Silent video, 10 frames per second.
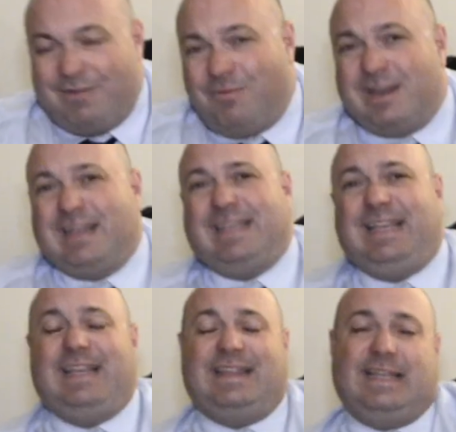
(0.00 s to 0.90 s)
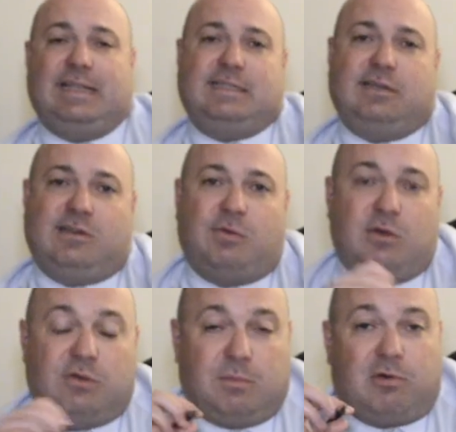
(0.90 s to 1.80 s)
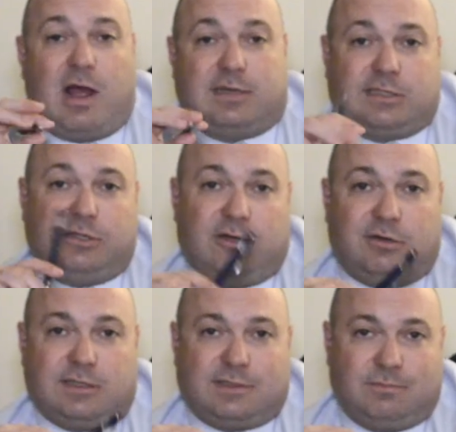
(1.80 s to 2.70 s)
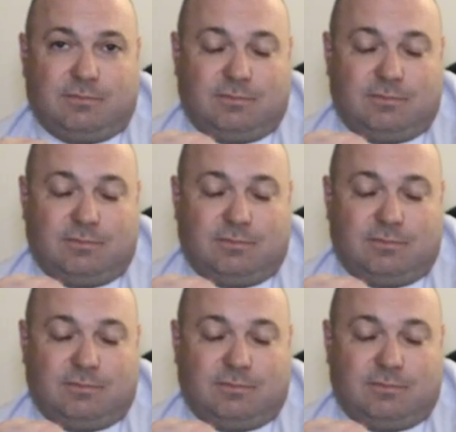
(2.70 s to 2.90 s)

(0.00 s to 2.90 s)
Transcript: one of the key things there is I want to know who the prosecutor is.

──────────

Copy the data exactly. Any picture it contains is to be omitted.

Silent video, 10 frames per second.
(0.00 s to 0.90 s)
(0.90 s to 1.80 s)
(1.80 s to 2.70 s)
(2.70 s to 2.90 s)

(0.00 s to 2.90 s)
Transcript: one of the key things there is I want to know who the prosecutor is.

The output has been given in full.